I admit, a good 90% of the reason I wanted to read this book was the title. It’s a genius, a masterstroke in fact. But ultimately it turned out to be, if not quite the high point of the book, it was certainly one of the very few noteworthy moments. Don’t get me wrong, I really enjoyed this, but when something is described as “wry, hilarious and profoundly genuine” and has a gushing jacket quote from A.M. Homes, well, you’re setting the bar terribly high for yourself. For me, Crosley fell short.
It’s not that she’s not funny. I often smiled and chuckled, occasionally she made me laugh out loud. When she’s “imagining how embarrassing it would be to explain that one’s death – or worse, one’s disfigurement – came from a flaming maxi pad to the face”, it’s hard to deny that Crosley has a way with words. I almost feel a little mean to take her to task for writing it, but there we are. She didn’t manage to convince me there was a reason to write the collection of essays that make up the book.
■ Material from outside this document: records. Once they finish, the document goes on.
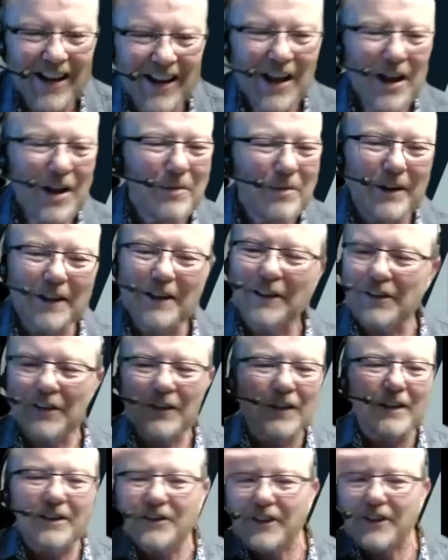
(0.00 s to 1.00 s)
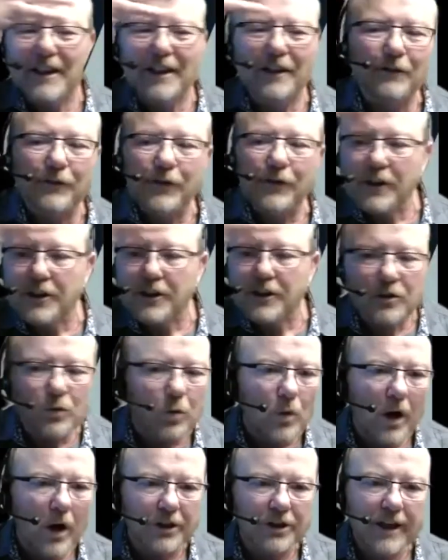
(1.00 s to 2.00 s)
because their executive functions
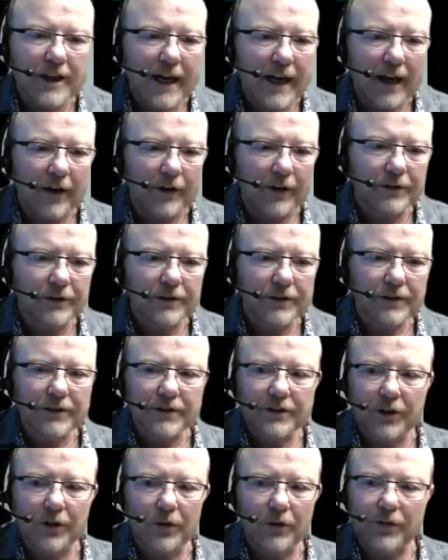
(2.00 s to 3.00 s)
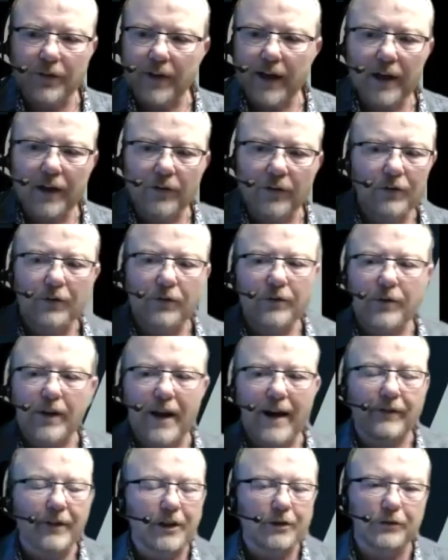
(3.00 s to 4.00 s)
washed out. So they don't have
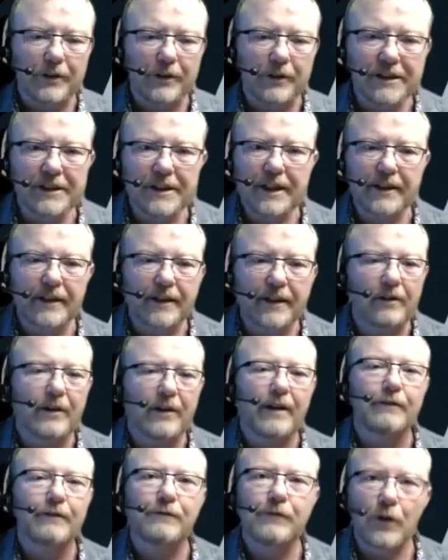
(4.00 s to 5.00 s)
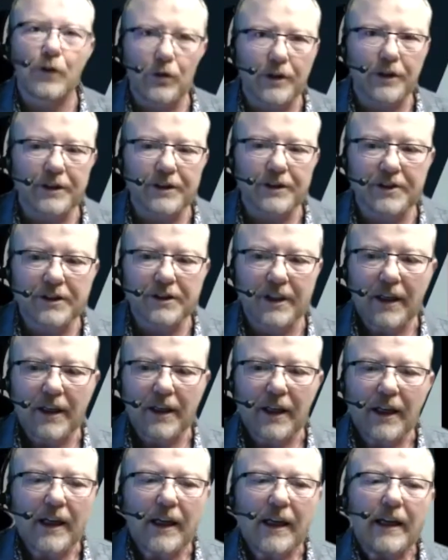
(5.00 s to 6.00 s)
any reasoning. They don't have focus.
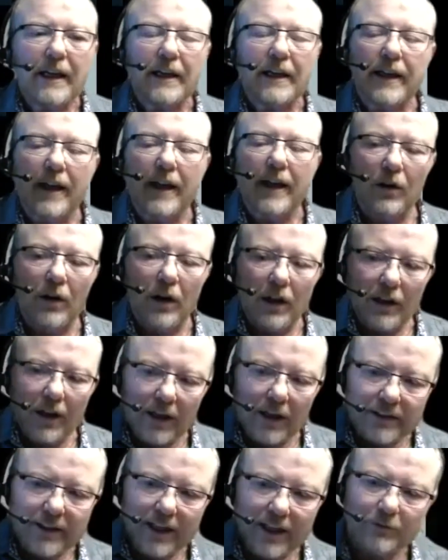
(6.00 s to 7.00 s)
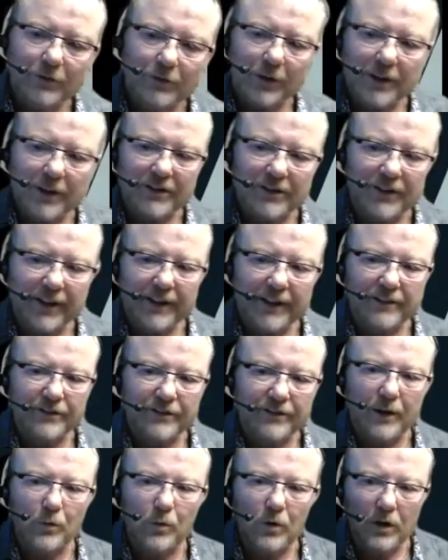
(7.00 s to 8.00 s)
Now, a lot of times with executives
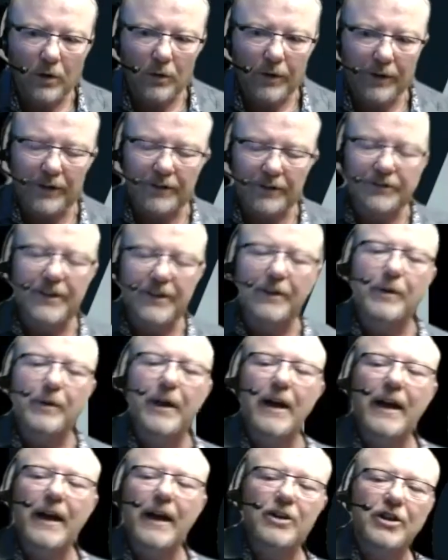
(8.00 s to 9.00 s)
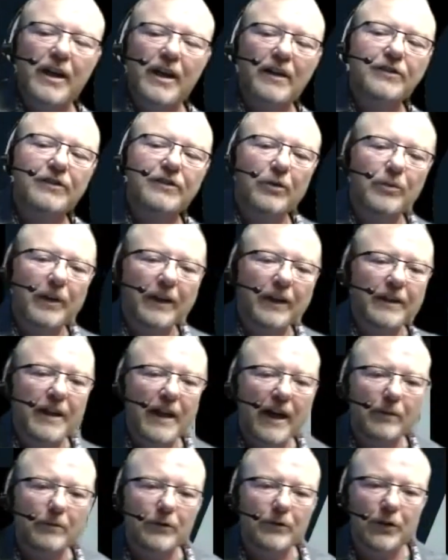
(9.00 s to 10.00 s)
I work with is they've been hijacked so many
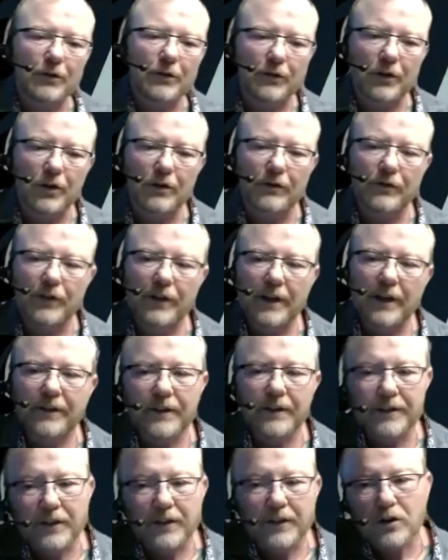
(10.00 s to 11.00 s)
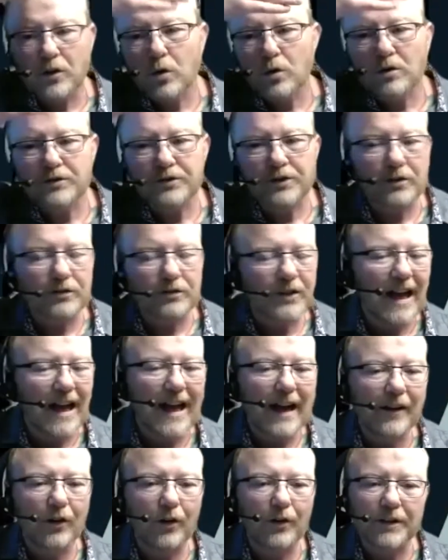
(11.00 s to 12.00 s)
times over and over again that their cortisol is high
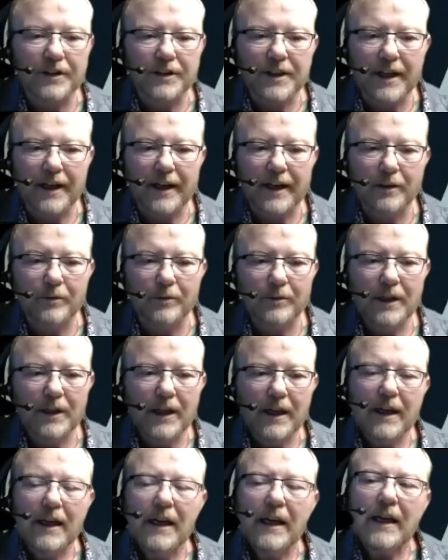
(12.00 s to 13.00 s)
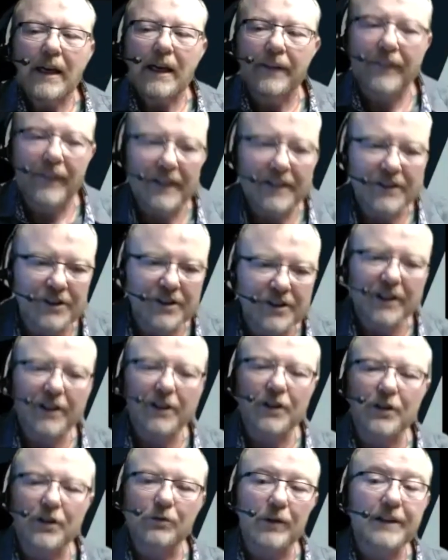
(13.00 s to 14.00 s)
all the time. And they sit at
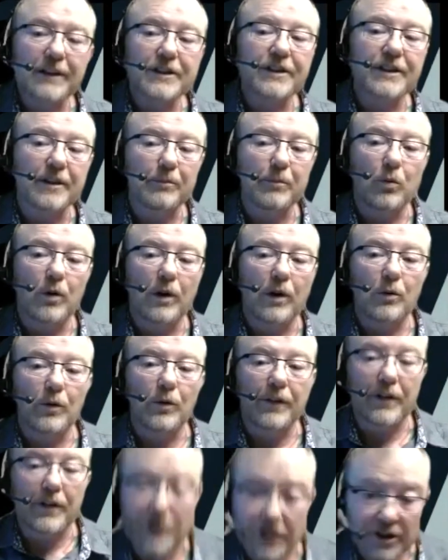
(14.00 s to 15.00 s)
a resting point where they're just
There’s nothing unusual about them, and I guess that’s the point. Homes’s comment is that this is “a perfect document of what it is to be young in today’s world”. Maybe it’s that I’m not young, and I’m heading ever faster towards yelling at those pesky kids to get the hell of my front lawn, or maybe it’s just that Crosley really isn’t as interesting as she thinks she is. The sum total of this, rather than making me go “oh that Sloan Crosley, she’s such a wag” had me saying “you know who else was too involved in a wedding they had no desire to even be at? EVERYONE”.
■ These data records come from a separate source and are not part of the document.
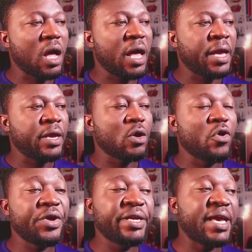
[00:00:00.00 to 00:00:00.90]
I
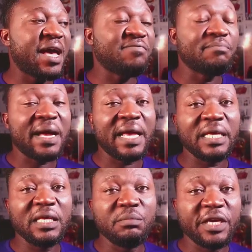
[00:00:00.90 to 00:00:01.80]
already have my
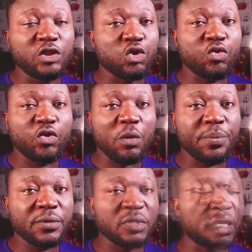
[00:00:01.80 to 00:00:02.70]
image
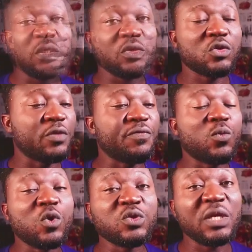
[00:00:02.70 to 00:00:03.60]
cropped. So if you
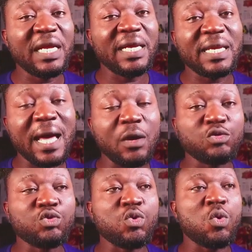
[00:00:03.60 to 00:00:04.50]
want to learn how
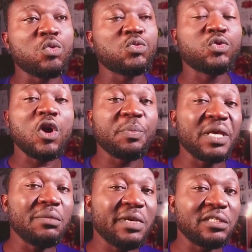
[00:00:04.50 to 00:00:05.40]
to crop
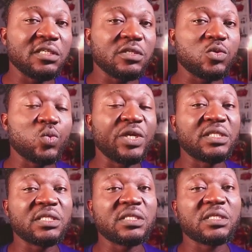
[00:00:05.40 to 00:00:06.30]
images
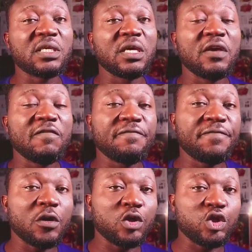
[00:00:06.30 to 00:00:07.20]
with
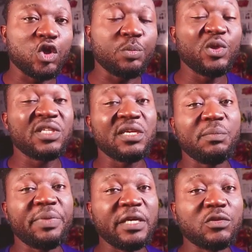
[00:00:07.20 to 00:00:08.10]
Photoshop using a
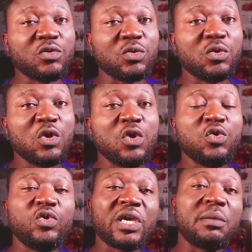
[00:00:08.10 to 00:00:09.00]
pen tool,
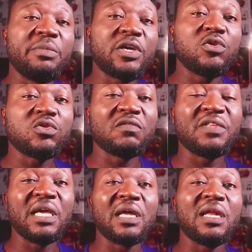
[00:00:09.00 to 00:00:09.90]
you can make use of
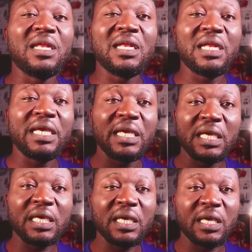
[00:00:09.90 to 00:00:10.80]
the
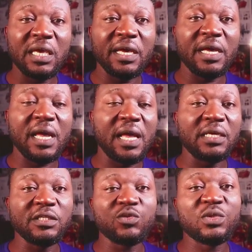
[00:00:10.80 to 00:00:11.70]
link here
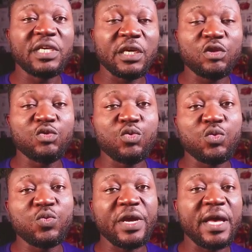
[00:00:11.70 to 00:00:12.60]
and it will take you to
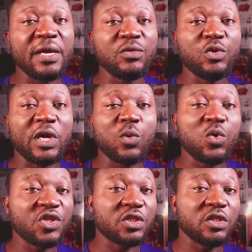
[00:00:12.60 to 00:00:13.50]
where you can
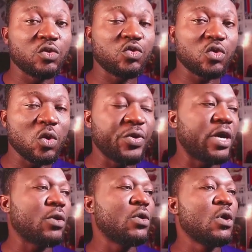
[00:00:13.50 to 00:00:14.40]
watch the tutorial.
Crosley is INTENSELY interested in the minutiae of her own life, and it does get wearing. David Sedaris, whom I would guess Crosley idolises and hates in equal measure is entirely fascinated with other people and has a unique take on what he observes. And that is what makes him worth reading. I got to the end of I Was Told There’d Be Cake and just thought “so?” along with “wow, you would not be my friend in real life. You’re kind of annoying.”